▶ Problem requirements:
Below are the records to transcribe exactly; do not include any images.

● ● ● ●

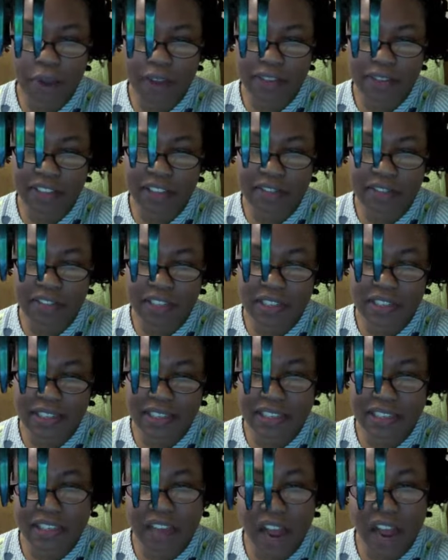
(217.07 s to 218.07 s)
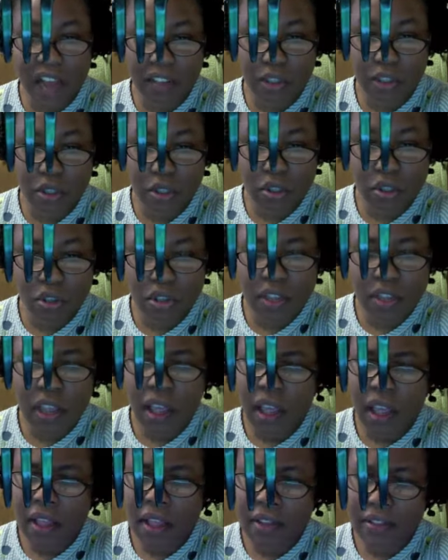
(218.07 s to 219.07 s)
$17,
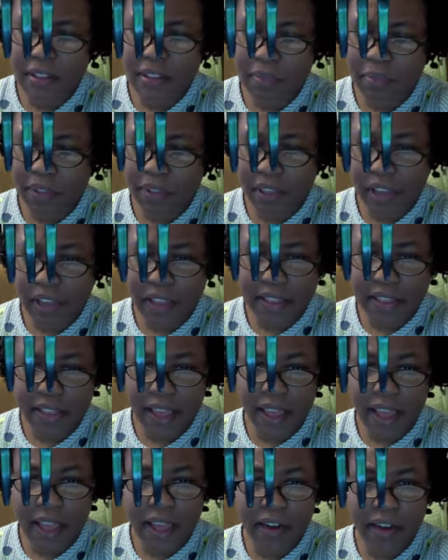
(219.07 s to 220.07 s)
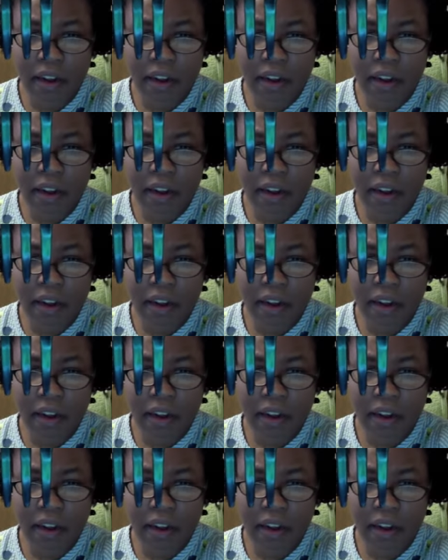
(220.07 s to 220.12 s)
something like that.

● ● ● ●

▶ Your response:
(217.07 s to 218.07 s)
(218.07 s to 219.07 s)
$17,
(219.07 s to 220.07 s)
(220.07 s to 220.12 s)
something like that.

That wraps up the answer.